Use Cases and Deployment

Garnet has already found its way into various Microsoft services, demonstrating its practical applicability. Whether you’re dealing with Windows applications, web experiences, or managing resources in Azure, Garnet can help improve performance and reduce operational costs.

How to Get Started with Garnet

If you’re interested in exploring Garnet further, head over to the official Garnet GitHub repository to access the source code, documentation, and community discussions.

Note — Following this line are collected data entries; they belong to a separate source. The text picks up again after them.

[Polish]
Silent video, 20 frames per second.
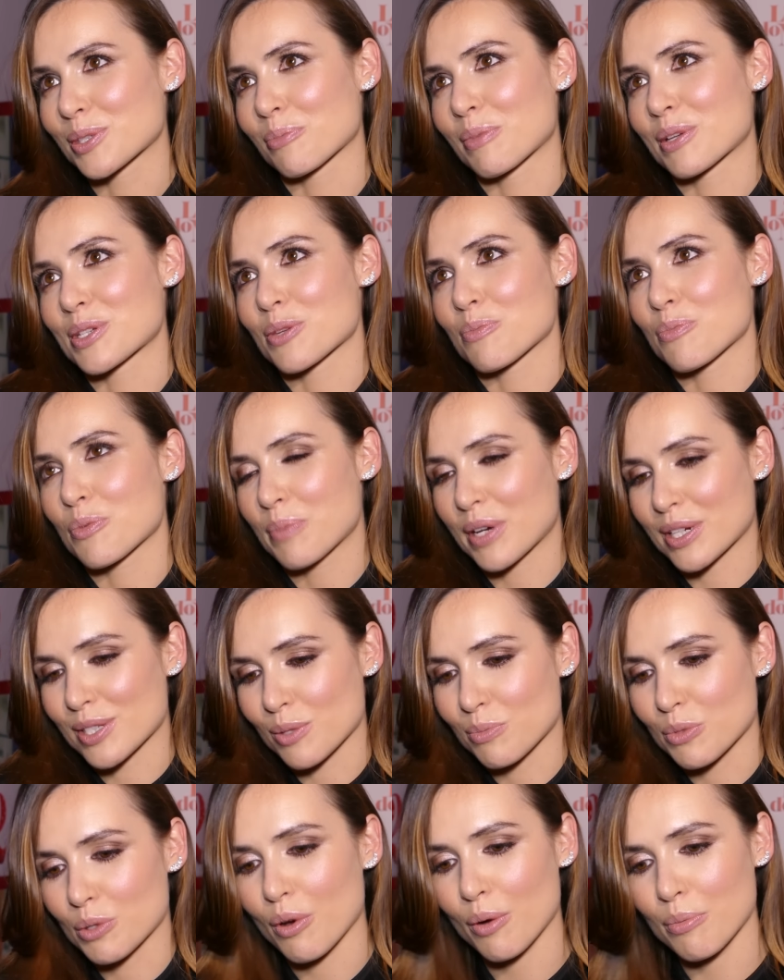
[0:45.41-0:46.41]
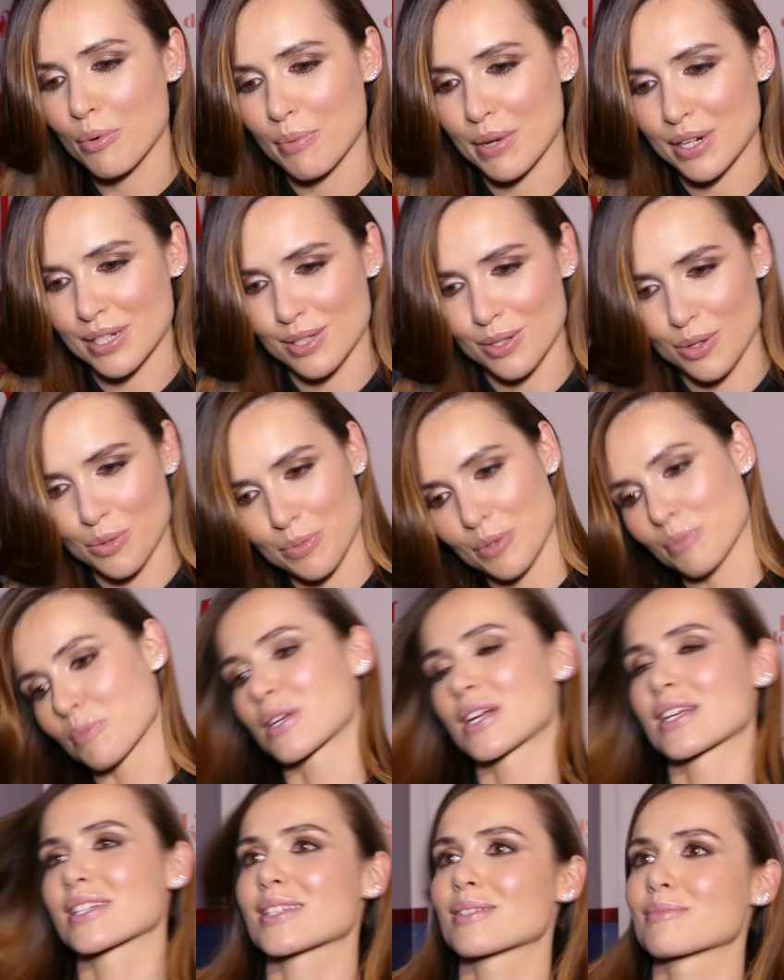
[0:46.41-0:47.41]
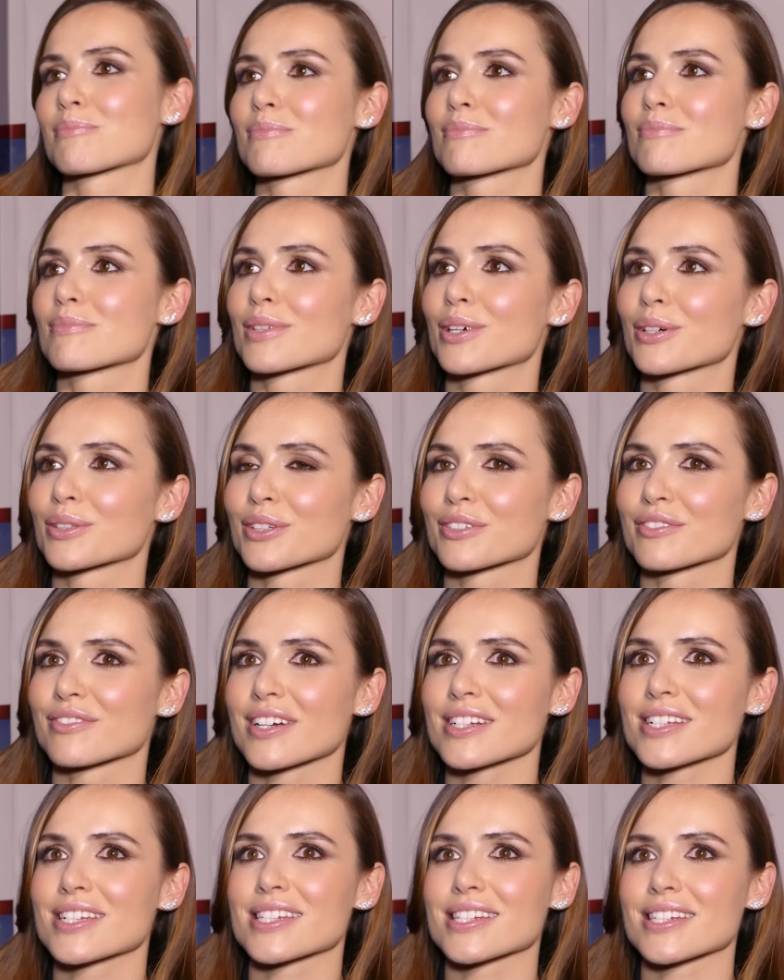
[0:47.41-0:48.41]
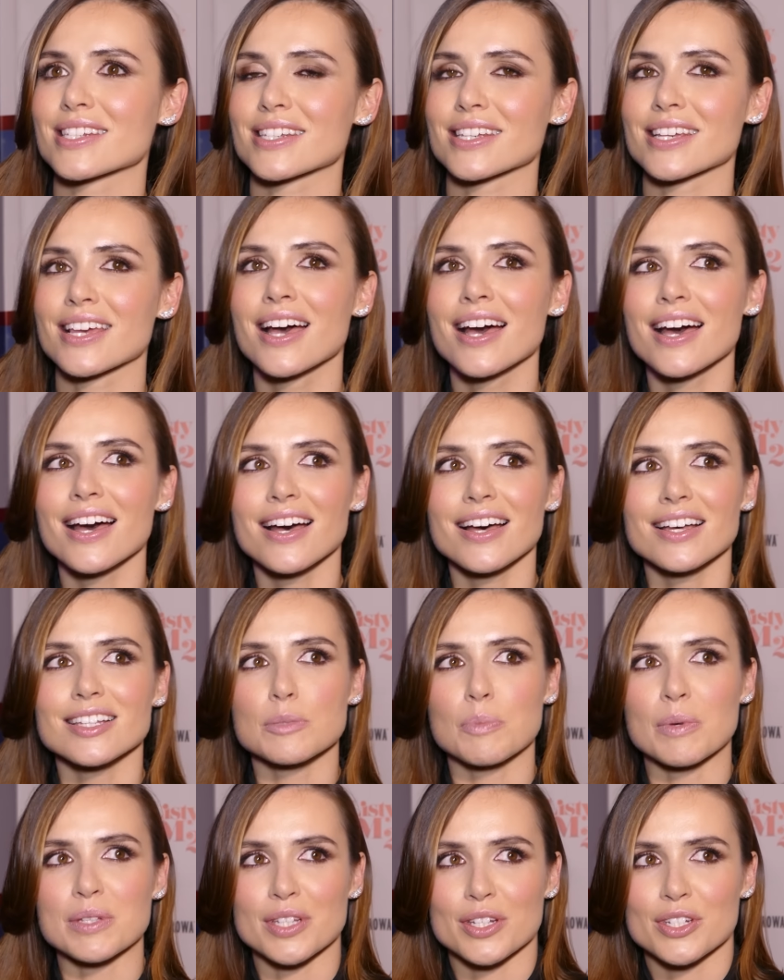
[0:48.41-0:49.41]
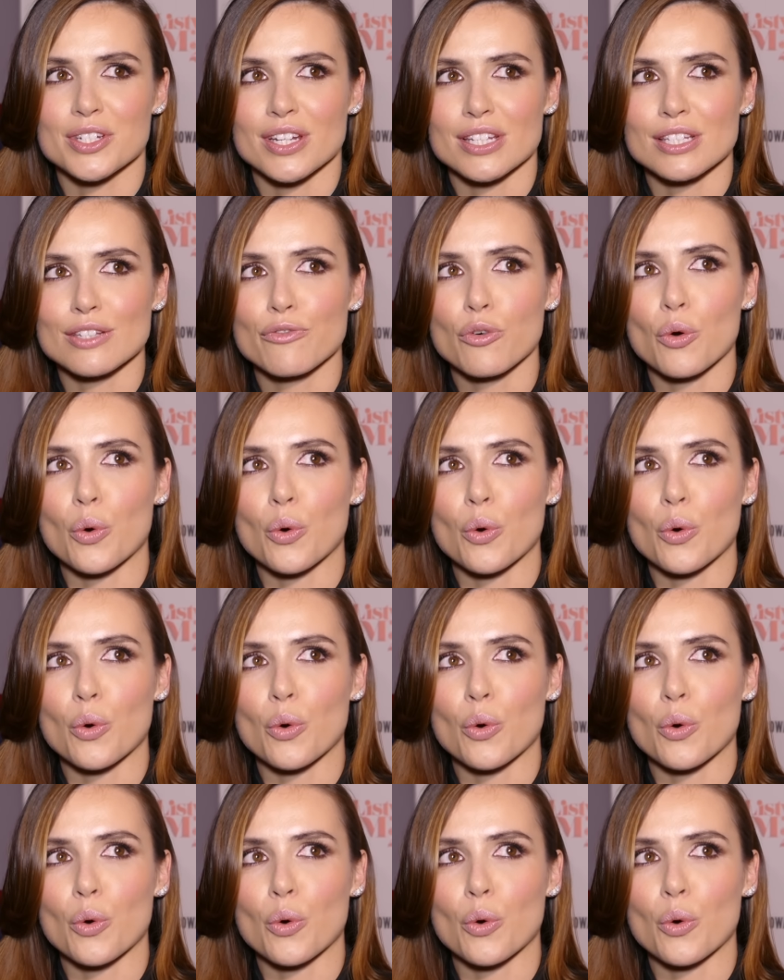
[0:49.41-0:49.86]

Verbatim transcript: to będzie mi bardzo miło, bo bardzo lubimy razem gotować i spędzać czas w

Use Docker for localhost work

docker run --network=host --ulimit memlock=-1 ghcr.io/microsoft/garnet

On Linux configured with basic authentication, replace {{replace_password_here}} with your password

docker run --network=host --ulimit memlock=-1 ghcr.io/microsoft/garnet --auth Password --password {{replace_password_here}}

Examples

Garnet with Console Application

Garnet implementation is as easy as RedisStack.

using System;  
using System.Threading.Tasks;  
using Garnet.Client;  
namespace GarnetClientSample  
{  
    class Program  
    {  
        static async Task Main(string[] args)  
        {  
            // Replace with your Garnet server details (hostname and port)  
            var garnetServer = new GarnetServer("localhost", 6379);  
            try  
            {  
                // Connect to the Garnet server  
                await garnetServer.ConnectAsync();  

                // Set a key-value pair  
                await garnetServer.SetAsync("myKey", "Hello, Garnet!");  

                // Retrieve the value for a key  
                var retrievedValue = await garnetServer.GetAsync("myKey");  

                Console.WriteLine($"Retrieved value: {retrievedValue}");  

                // Delete the key  
                await garnetServer.DeleteAsync("myKey");  
            }  
            catch (Exception ex)  
            {  
                Console.WriteLine($"Error: {ex.Message}");  
            }  
            finally  
            {  
                // Clean up and disconnect  
                await garnetServer.DisconnectAsync();  
            }  
        }  
    }  
}

Garnet with ASP.NET WebAPI C#

In Program.cs or startup.cs

using Garnet.Server; 
// ... 

public void ConfigureServices(IServiceCollection services) 
{ 
    // Other services... 
    services.AddGarnet(options => 
    { 
        options.Hostname = "localhost"; // Garnet server hostname 
        options.Port = 6379; // Garnet server port 
    }); 
}

In Controller class

using System; 
using System.Threading.Tasks; 
using Garnet.Client; 
using Microsoft.AspNetCore.Mvc; 

namespace GarnetWebApi.Controllers 
{ 

    [ApiController] 
    [Route("api/[controller]")] 
    public class CacheController : ControllerBase 
    { 
        private readonly GarnetServer _garnetServer; 
        public CacheController(GarnetServer garnetServer) 
        { 
            _garnetServer = garnetServer; 
        } 

        [HttpGet("{key}")] 
        public async Task<IActionResult> Get(string key) 
        { 
            try 
            { 
                var value = await _garnetServer.GetAsync(key); 
                return Ok(value); 
            } 
            catch (Exception ex) 
            { 
                return BadRequest($"Error: {ex.Message}"); 
            } 
        } 

        [HttpPost("{key}")] 
        public async Task<IActionResult> Set(string key, [FromBody] string value) 
        {  
            try 
            { 
                await _garnetServer.SetAsync(key, value); 
                return Ok("Value set successfully!"); 
            } 
            catch (Exception ex) 
            { 
                return BadRequest($"Error: {ex.Message}"); 
            } 
        } 
    } 
}

Garnet is way more than this, so please feel free to try it in your project’s cache requirement or try it just for fun.